[Extracted records]
-*-*-

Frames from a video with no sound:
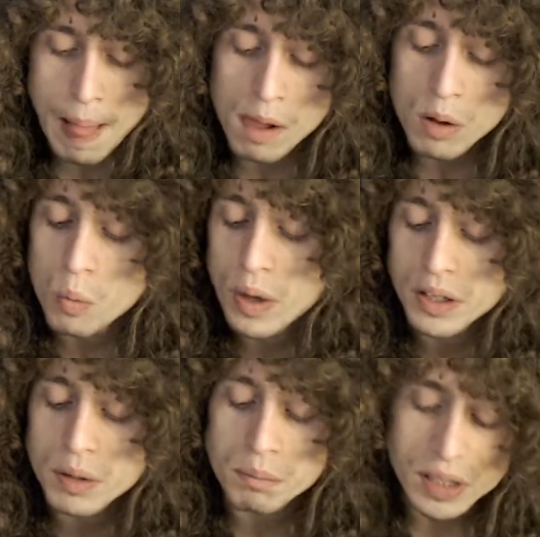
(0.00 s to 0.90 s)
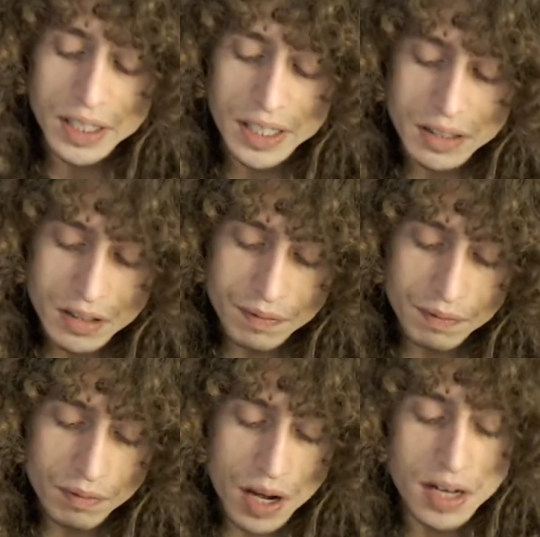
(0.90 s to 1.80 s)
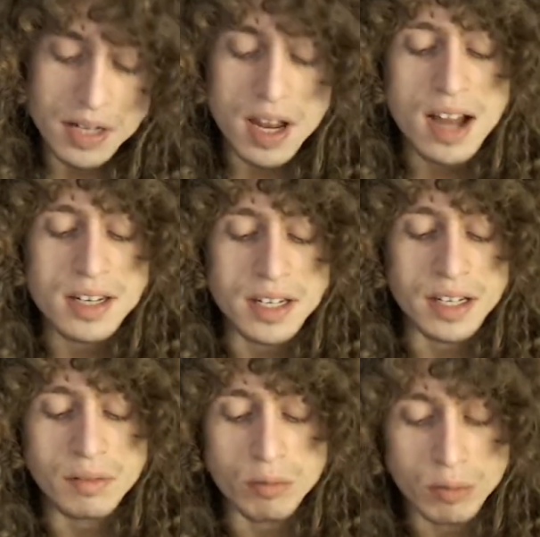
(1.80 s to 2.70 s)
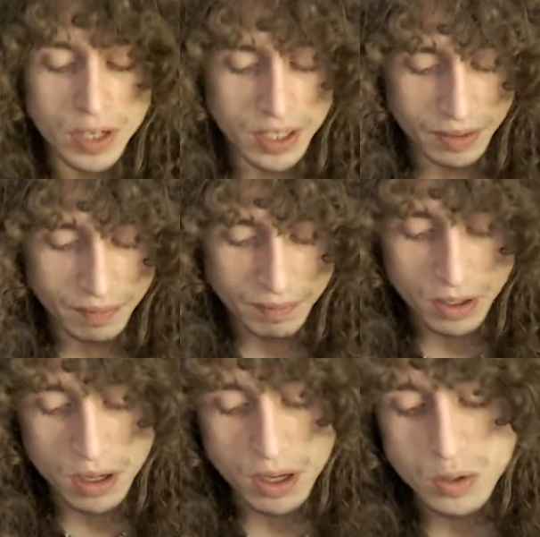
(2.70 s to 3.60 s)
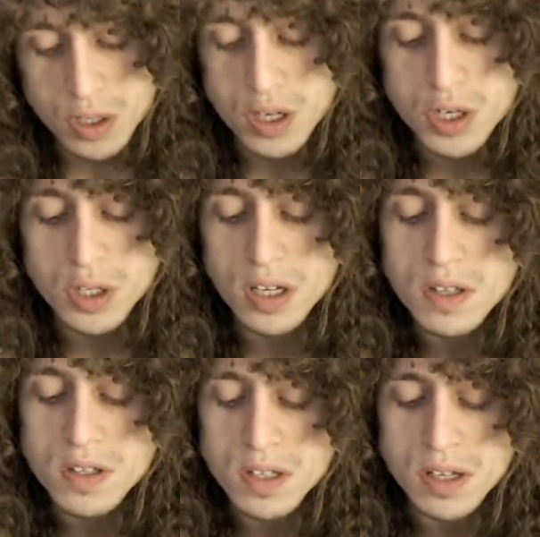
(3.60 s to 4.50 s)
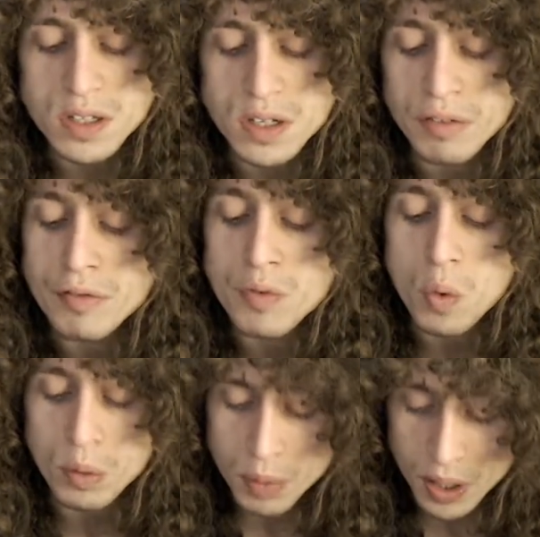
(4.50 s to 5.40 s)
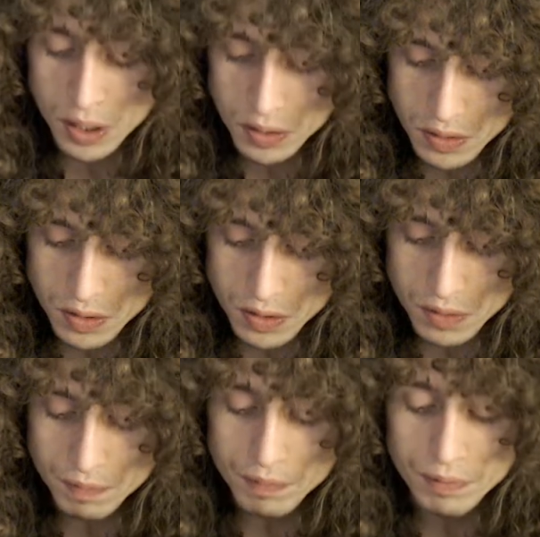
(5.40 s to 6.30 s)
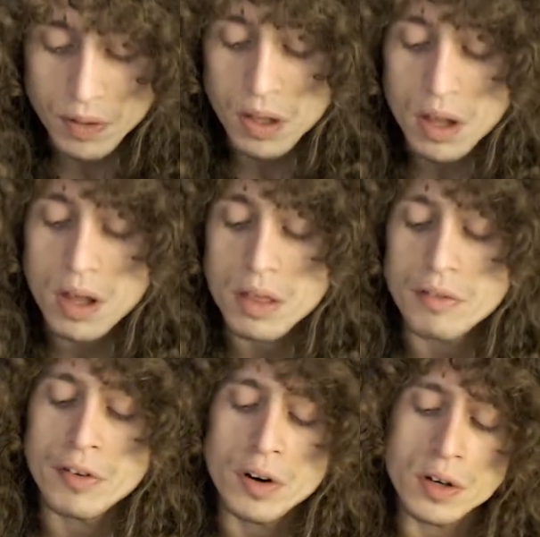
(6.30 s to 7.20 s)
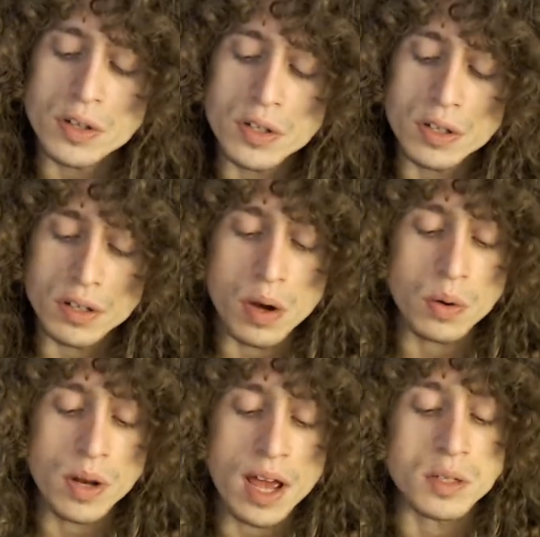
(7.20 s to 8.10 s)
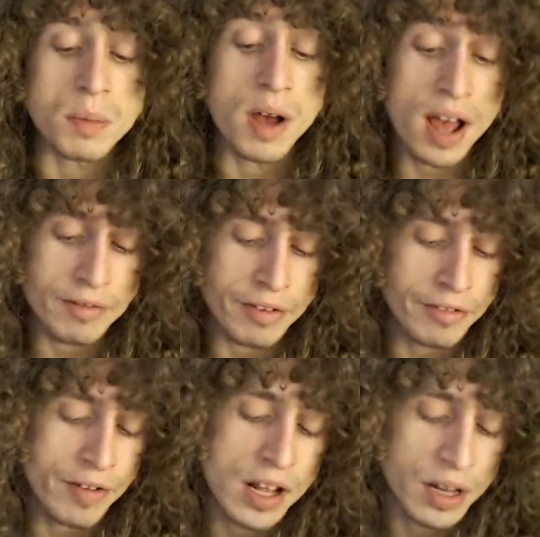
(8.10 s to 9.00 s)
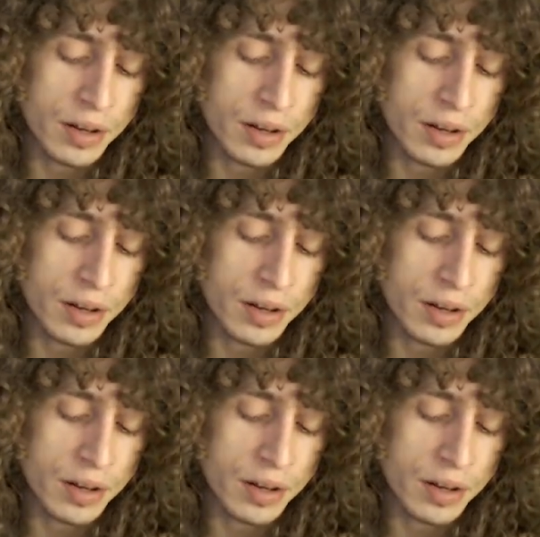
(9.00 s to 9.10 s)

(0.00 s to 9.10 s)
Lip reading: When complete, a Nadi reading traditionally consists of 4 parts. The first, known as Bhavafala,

-*-*-

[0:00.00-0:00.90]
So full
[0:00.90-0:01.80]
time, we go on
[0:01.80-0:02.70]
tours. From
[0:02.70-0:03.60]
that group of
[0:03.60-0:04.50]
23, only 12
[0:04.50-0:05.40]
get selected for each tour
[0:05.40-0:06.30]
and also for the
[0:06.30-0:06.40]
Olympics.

-*-*-

What you are asked to do: Because only one stretch of the records is wanted, please output the lines from the one holding "(2.70 s to 3.60 s)" through the one holding "Lip reading: When" exactly, both included, and leave every picture out.

Solution to the problem:
(2.70 s to 3.60 s)
(3.60 s to 4.50 s)
(4.50 s to 5.40 s)
(5.40 s to 6.30 s)
(6.30 s to 7.20 s)
(7.20 s to 8.10 s)
(8.10 s to 9.00 s)
(9.00 s to 9.10 s)

(0.00 s to 9.10 s)
Lip reading: When complete, a Nadi reading traditionally consists of 4 parts. The first, known as Bhavafala,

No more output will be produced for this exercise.